▶ [Action item]
Keep each entry exactly as written when you repeat it, and skip the images.

▶ [Given data]
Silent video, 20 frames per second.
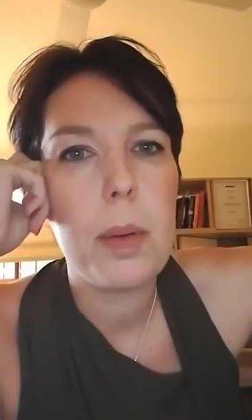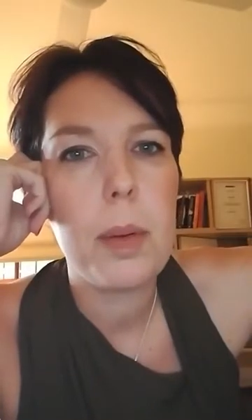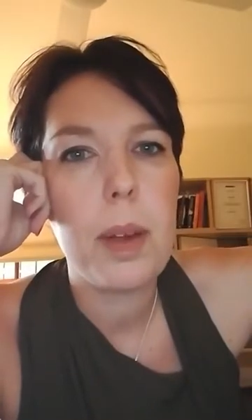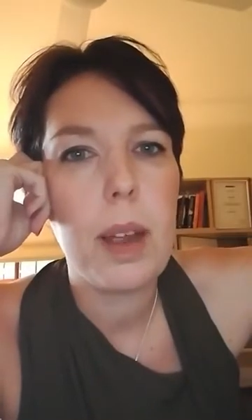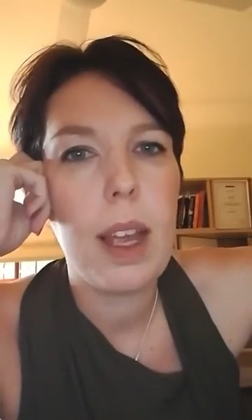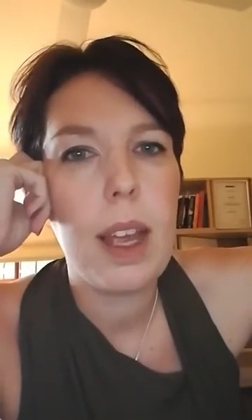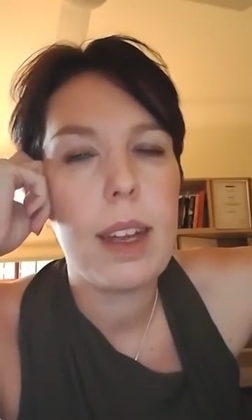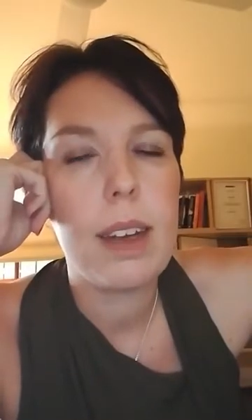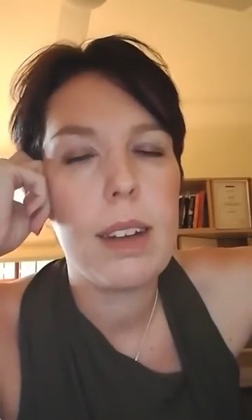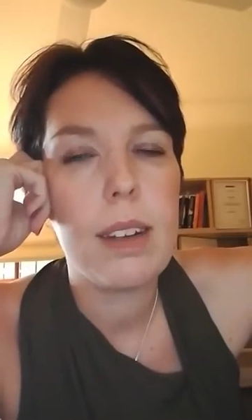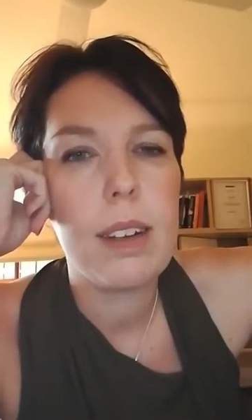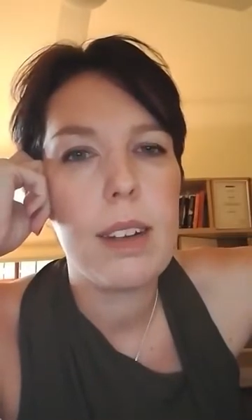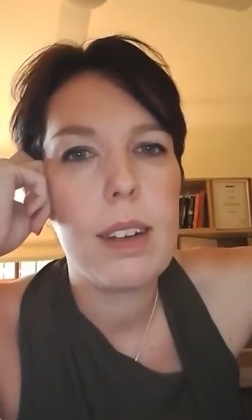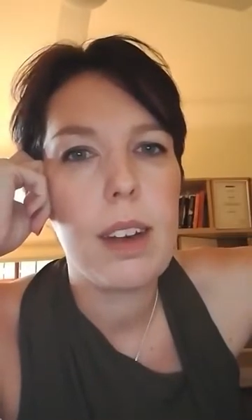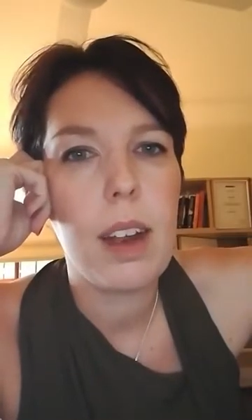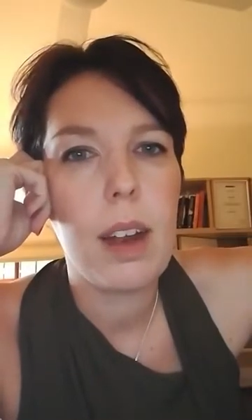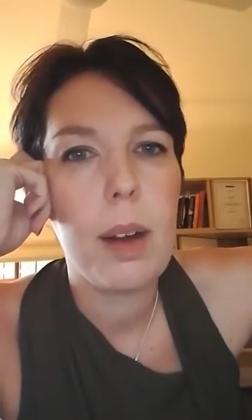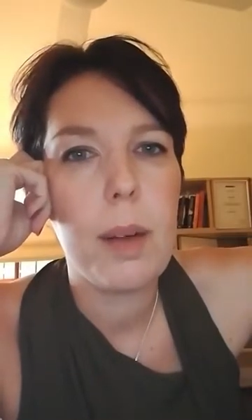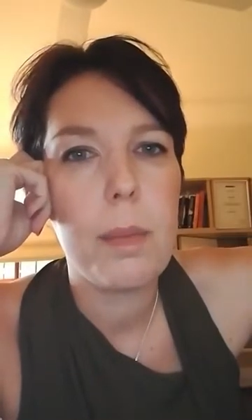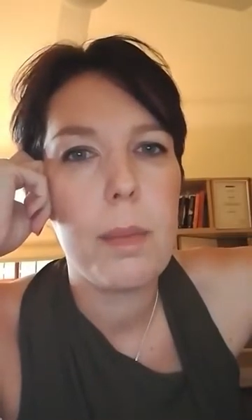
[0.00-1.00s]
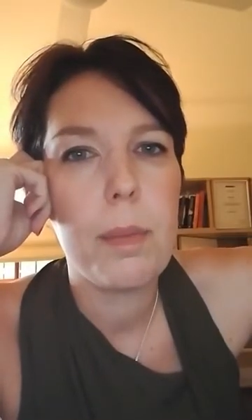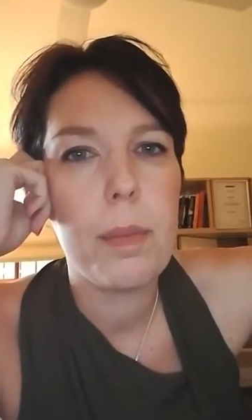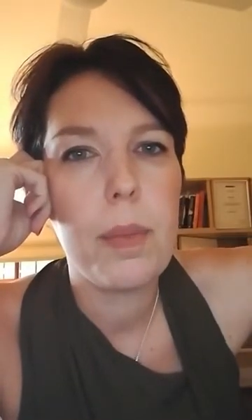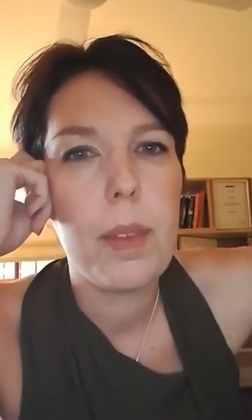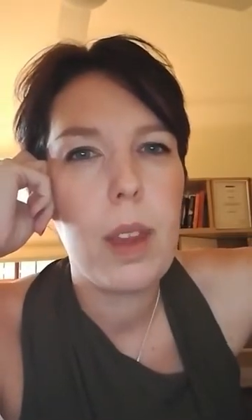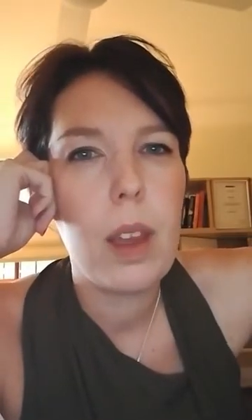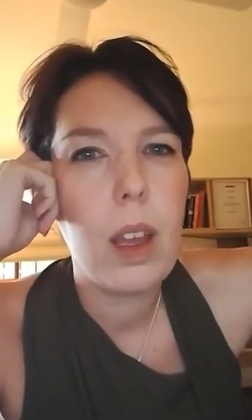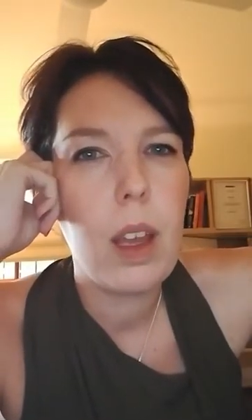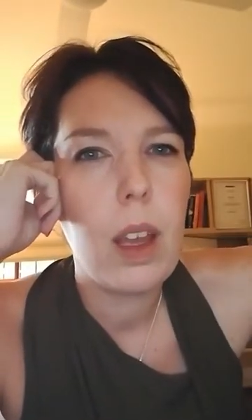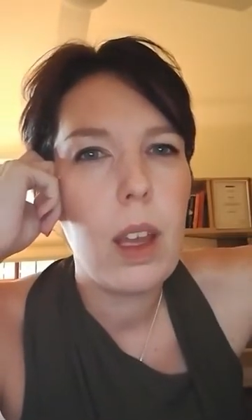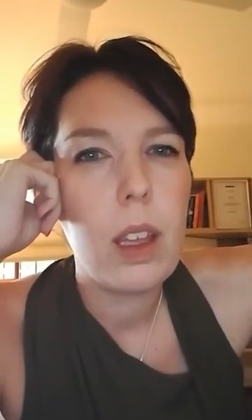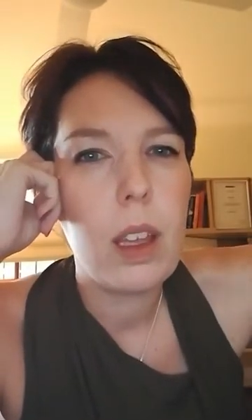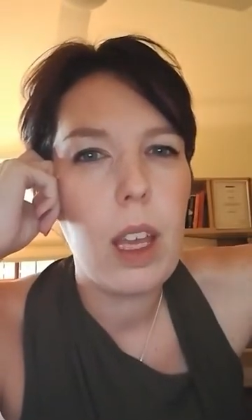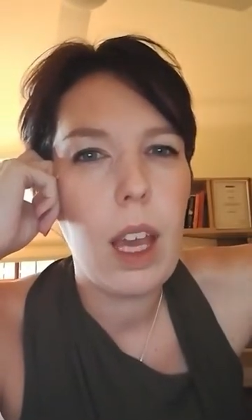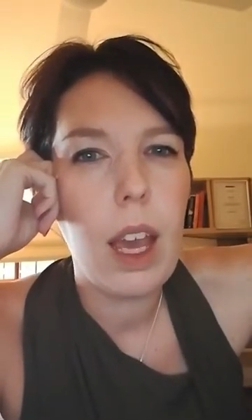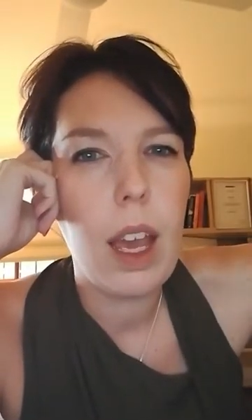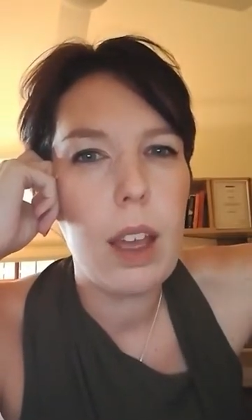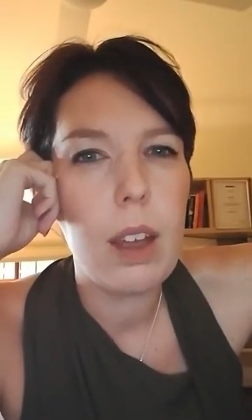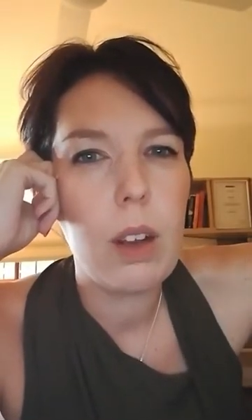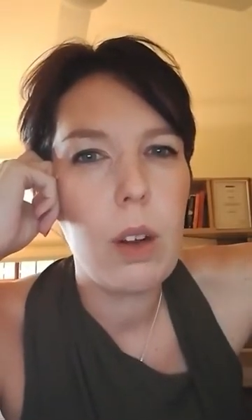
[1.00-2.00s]
and
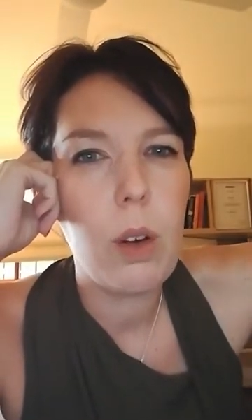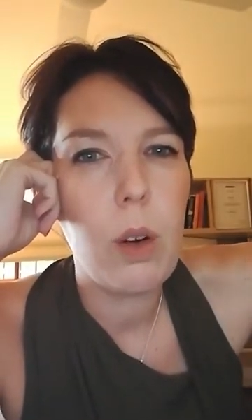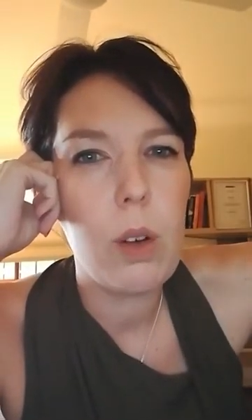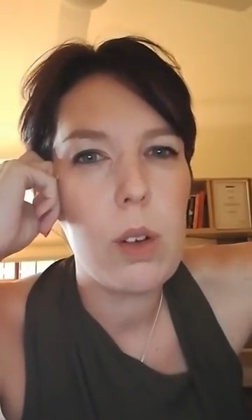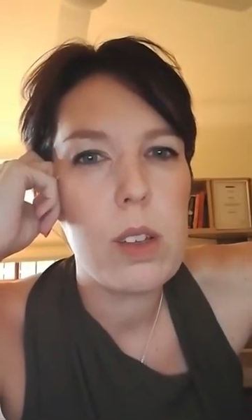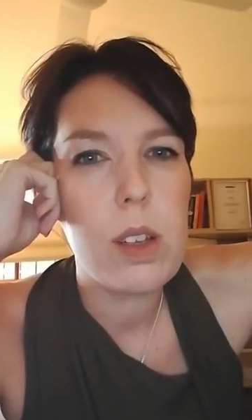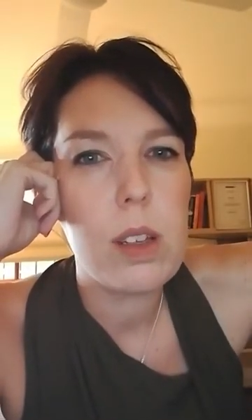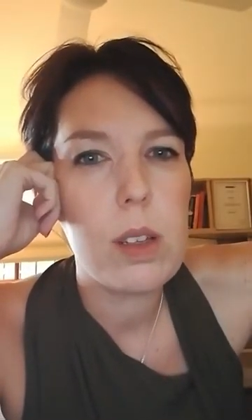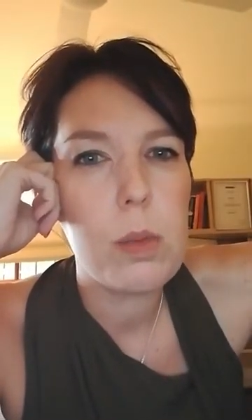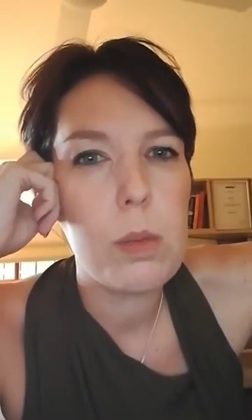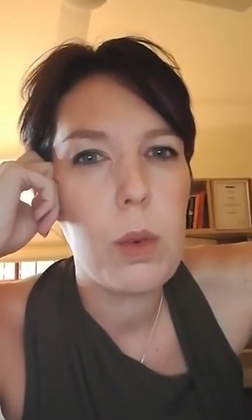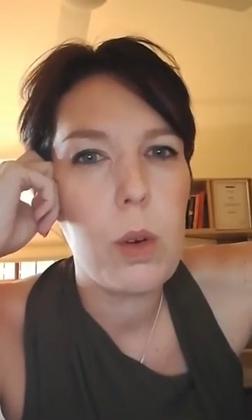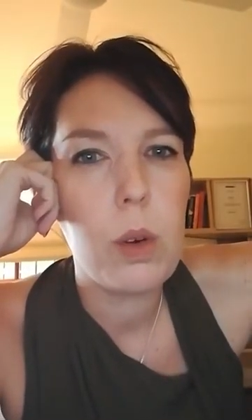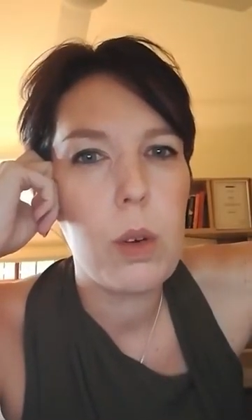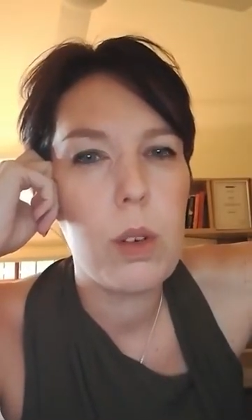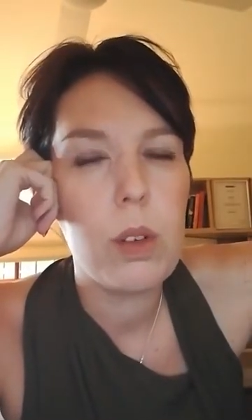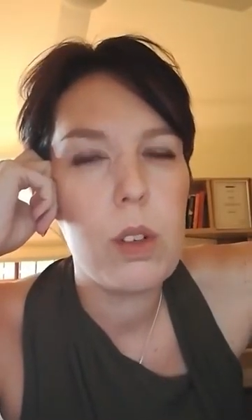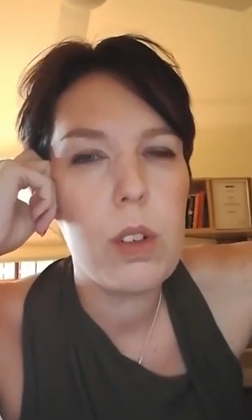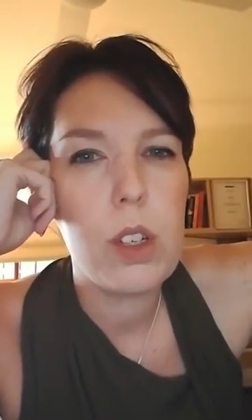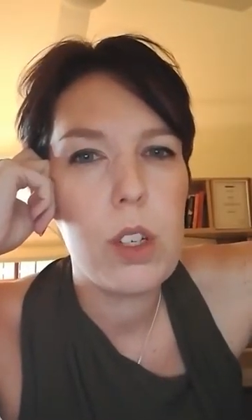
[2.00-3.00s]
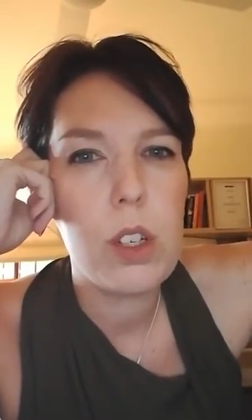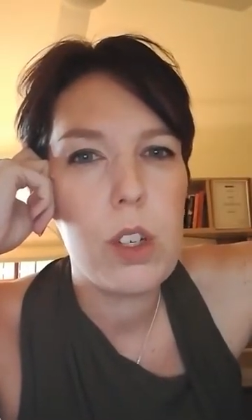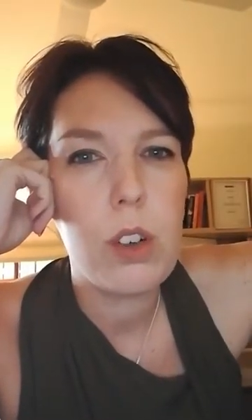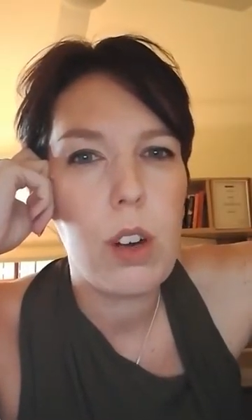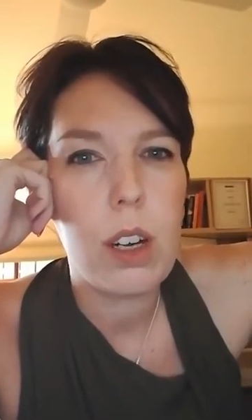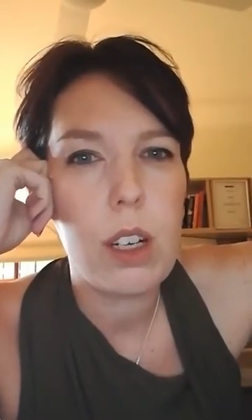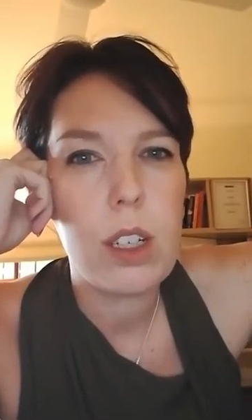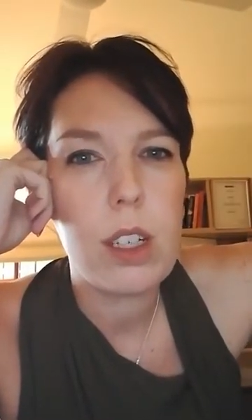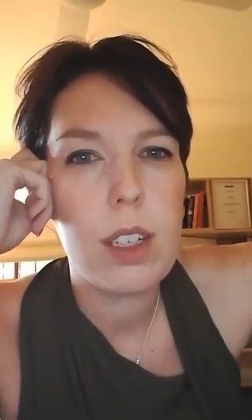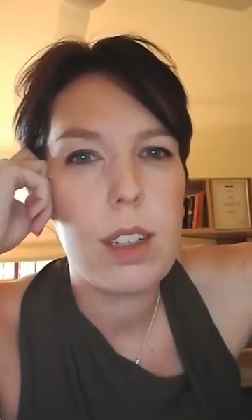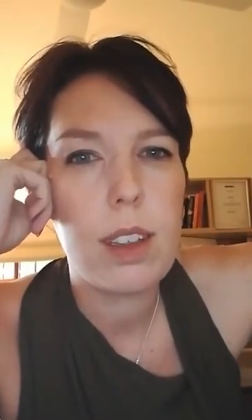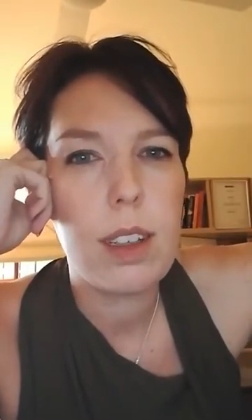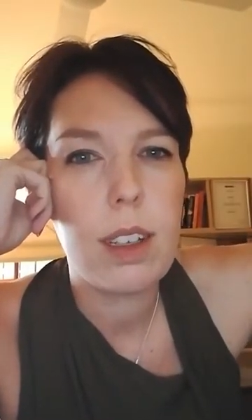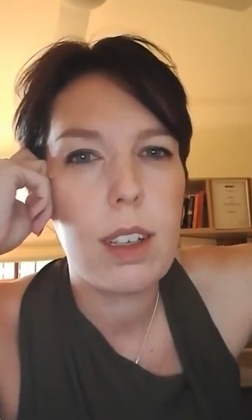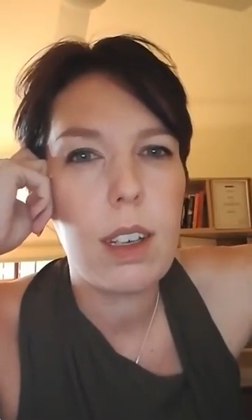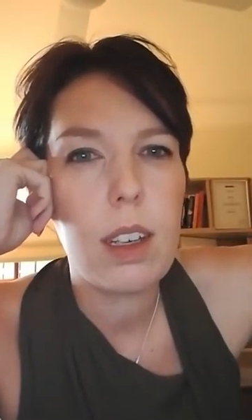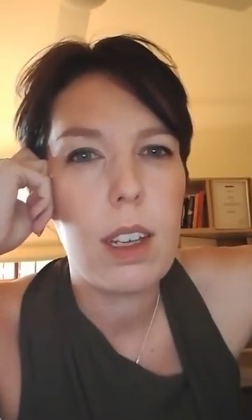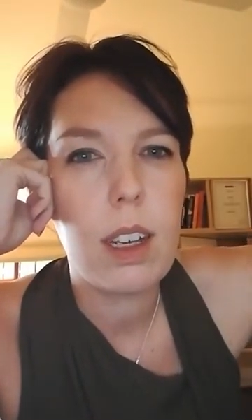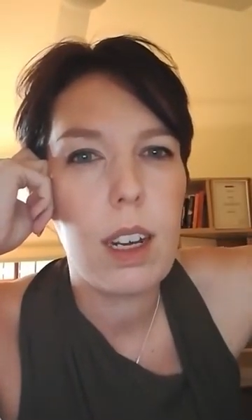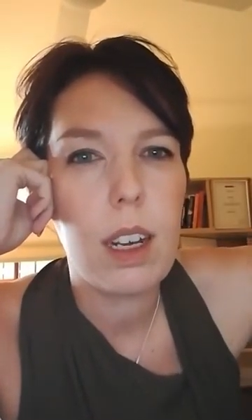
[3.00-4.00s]
and causes more destruction than
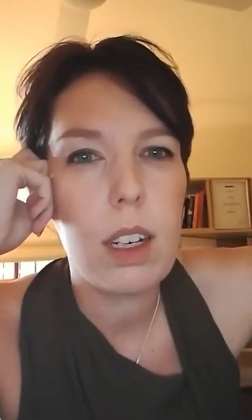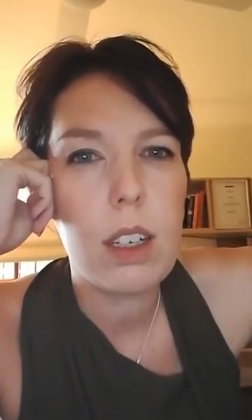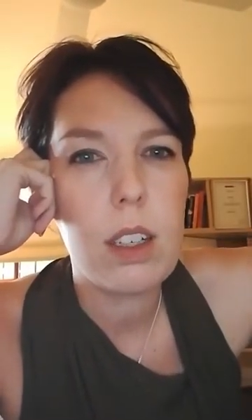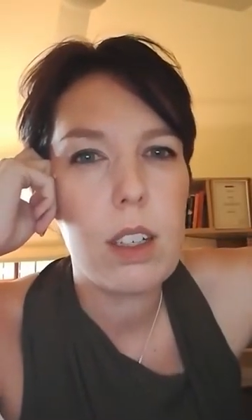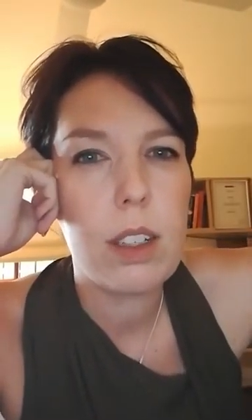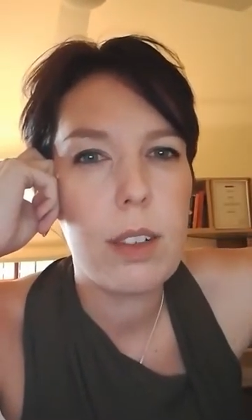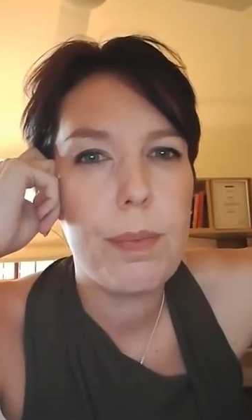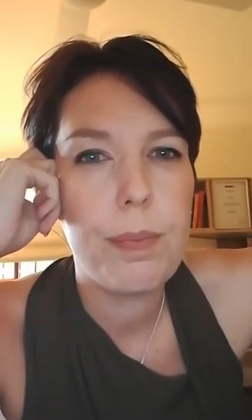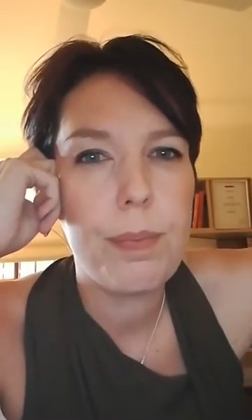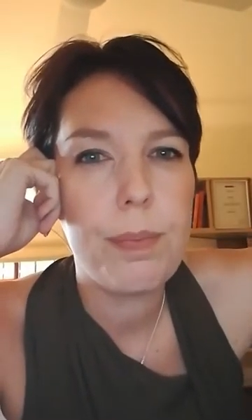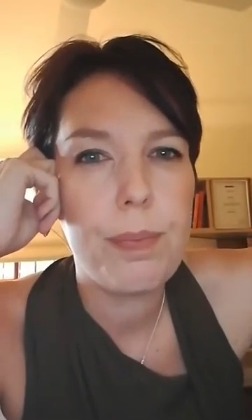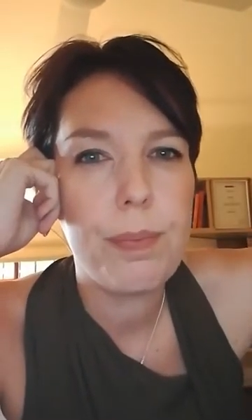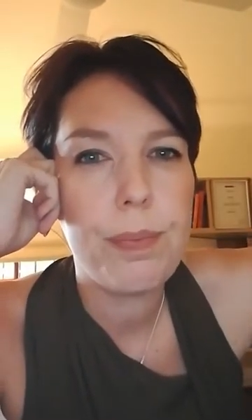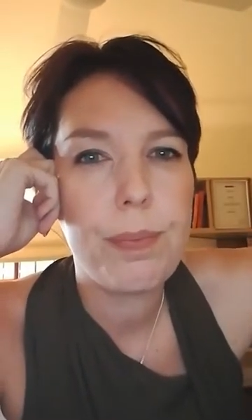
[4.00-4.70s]
connection.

▶ [Solution to this task]
Silent video, 20 frames per second.
[0.00-1.00s]
[1.00-2.00s]
and
[2.00-3.00s]
[3.00-4.00s]
and causes more destruction than
[4.00-4.70s]
connection.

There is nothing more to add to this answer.